[Opening MATERIAL TO PROCESS section]

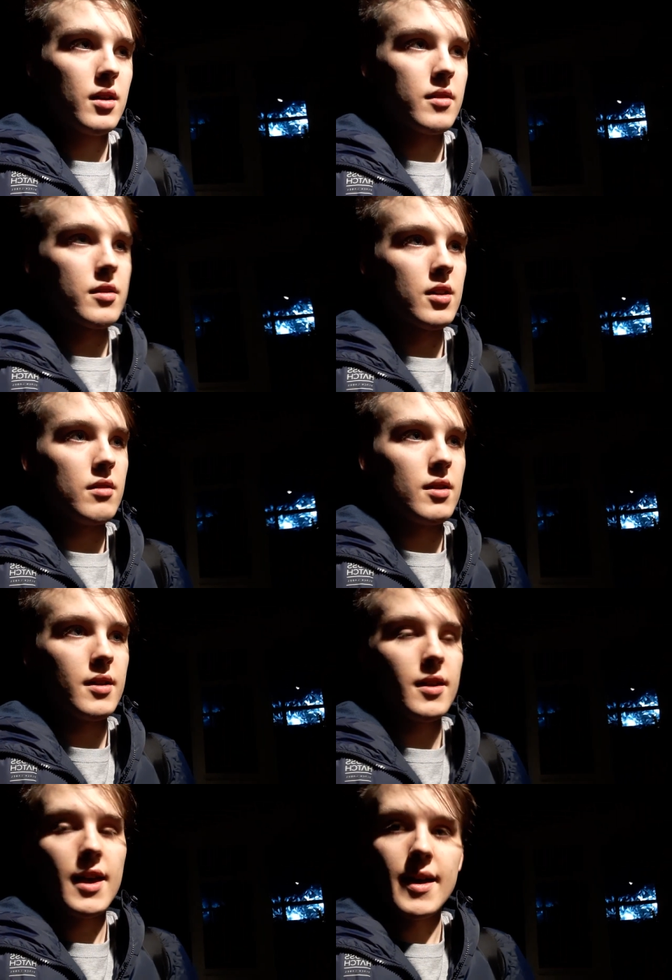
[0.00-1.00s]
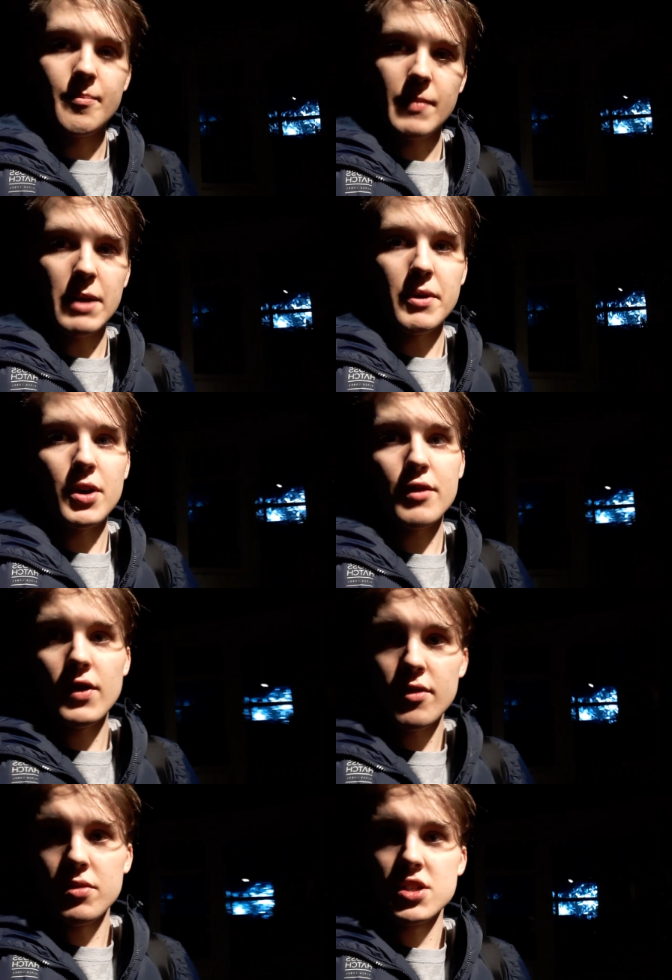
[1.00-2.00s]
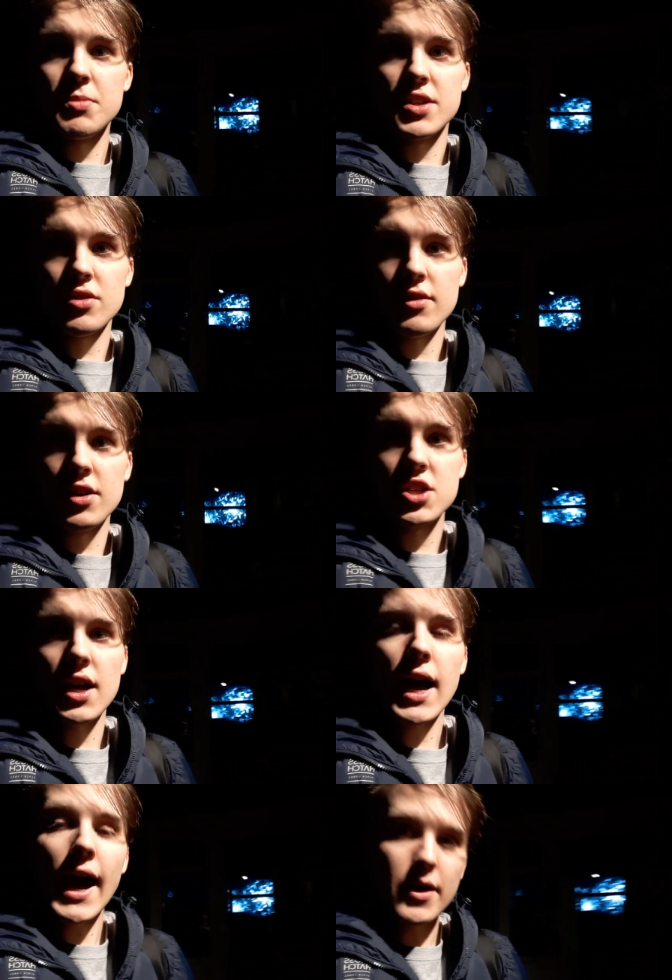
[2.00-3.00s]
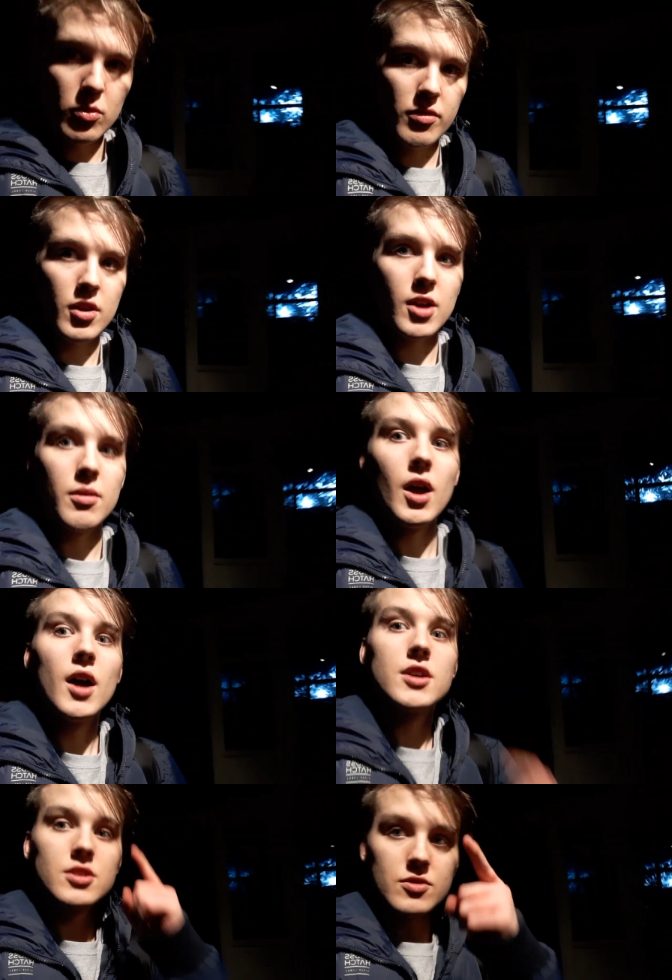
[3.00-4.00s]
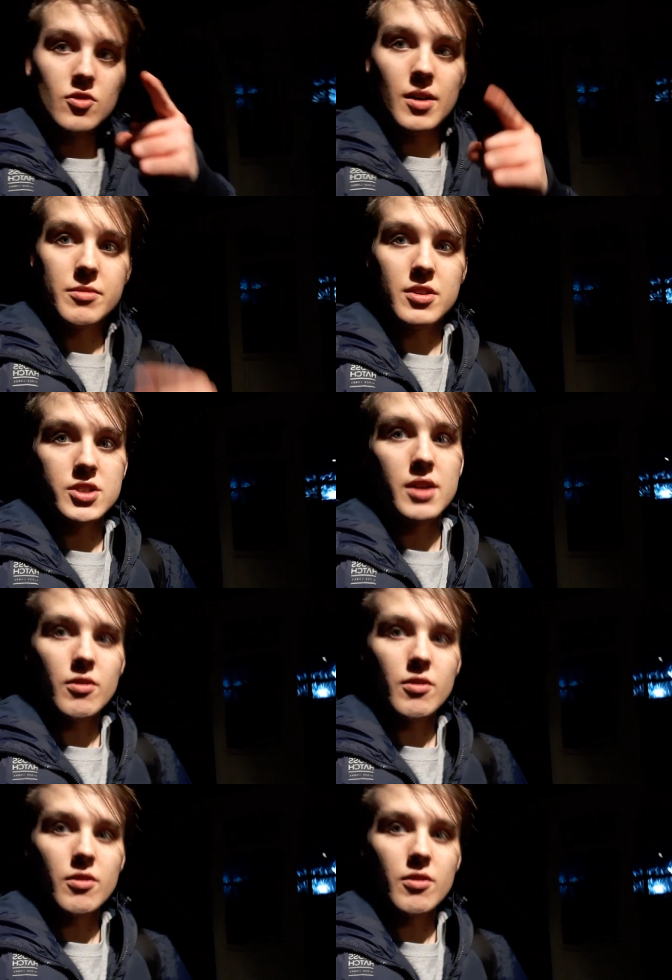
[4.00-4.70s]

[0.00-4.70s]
So uh, yeah, anyway guys, thanks for watching, make sure to like, share and also subscribe to the channel.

[Closing MATERIAL TO PROCESS section]

TASK TO COMPLETE:
Give back each line above exactly, with pictures dropped.

EXERCISE ANSWER:
[0.00-1.00s]
[1.00-2.00s]
[2.00-3.00s]
[3.00-4.00s]
[4.00-4.70s]

[0.00-4.70s]
So uh, yeah, anyway guys, thanks for watching, make sure to like, share and also subscribe to the channel.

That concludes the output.